MrsSnape · 16/04/2008 22:25

We currently live in the catchment area of all the worst schools in the city.
I have no realistic chance of moving before DS1 starts secondary school but he has his heart set on an over-subscribed school OUT of the catchment area and so realistically he has no chance of getting in...

But then I realised that schools have to give priority to children with "special needs", my son is dyspraxic and has extra help at school (action + or something?) and has been described as having special needs but he has no formal diagnosis or a specific condition or anything...I know it sounds awful but is this "special needs enough" to get him into this specific school or by "special needs" do they mean something else?

OP posts:
iloatheironing · 16/04/2008 22:38

Does he have a statement of special educational needs?

daisy5678 · 16/04/2008 22:50

Yeah, I think in most places, it is only Statemented children (the stage above School Action +) that have priority.
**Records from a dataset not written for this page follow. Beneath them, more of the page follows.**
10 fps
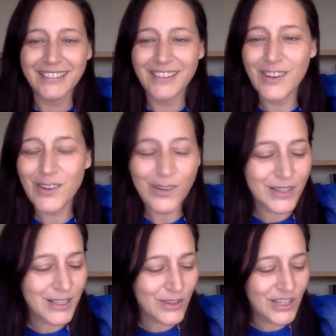Oh,
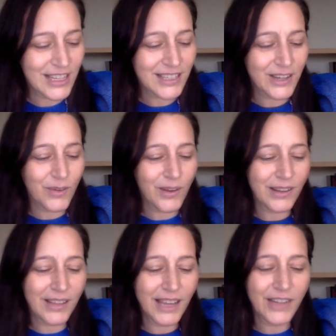so she doesn't go
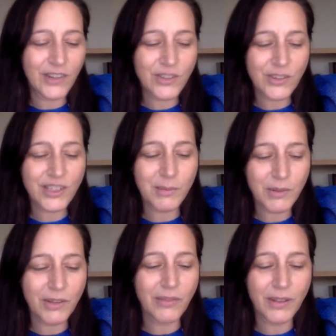online. Her source comes
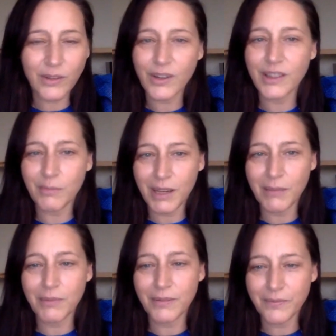life from the Lord in the
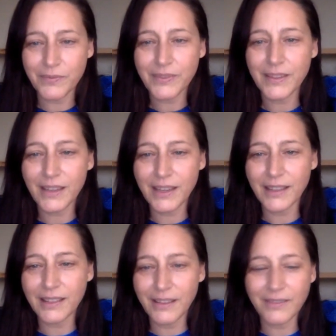Bible. I
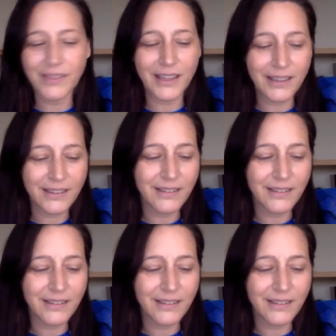love that.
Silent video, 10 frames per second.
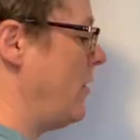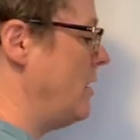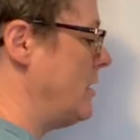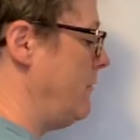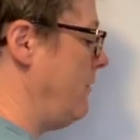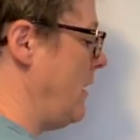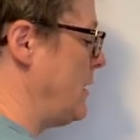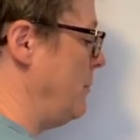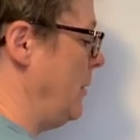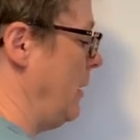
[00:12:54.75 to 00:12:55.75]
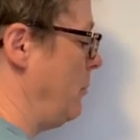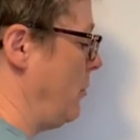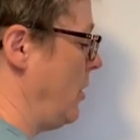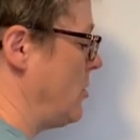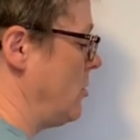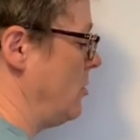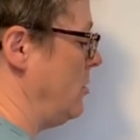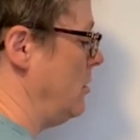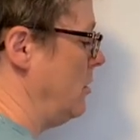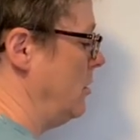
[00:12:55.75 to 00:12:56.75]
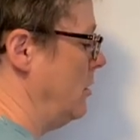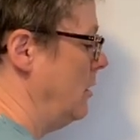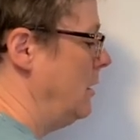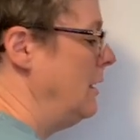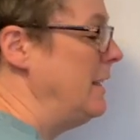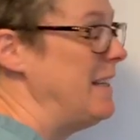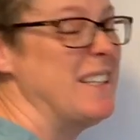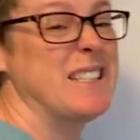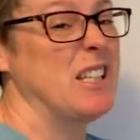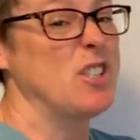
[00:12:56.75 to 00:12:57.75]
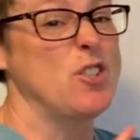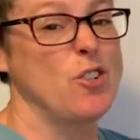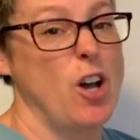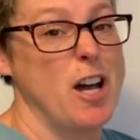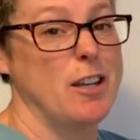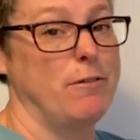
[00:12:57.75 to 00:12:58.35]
This affects blood pressure, it does not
BUT you can still appeal, and if you can say why the other school would be better for your son, you might just win. I had to do that before J was statemented, to get him into the school I wanted, and the appeal was emotional but winnable.

sarah573 · 16/04/2008 22:55

Hi, yes you will only get priority for your choice of school if your son has a statement. Getting a statement is an uphill struggle - they don't give them out lightly.

cory · 17/04/2008 08:22

You have too fight for a statement. They've refused to give one to my dd who is in a wheelchair, with the result that she has been assigned a secondary school with stairs and no lifts... Needless to say, we are appealing.

So if you intend to fight- start early, be prepared to carry on for a long time. I think we were a bit shocked to find that disability doesn't automatically get you the help you need.

sarah293 · 17/04/2008 08:25

This reply has been deleted

Message withdrawn

Blandmum · 17/04/2008 08:27

Without a formal diagnosis it will be very hard to get a statement (bloody hard even if you do have a statement ). SA or SA+ isn't 'enough' to get priority for school choice. Off hand I can't think of a single child that has had a full statment for dyspraxia (my son has this too, we have a dx but he doesn't have a statement, he is on SA)

Geri2 · 17/04/2008 15:58

Hello,
Just an idea, how about asking your SENCO to write a description of his needs, and that he's on Action plus? The School would prob say they cannot support a certain school, but if its a general letter, you could put that in with your application. can't do any harm.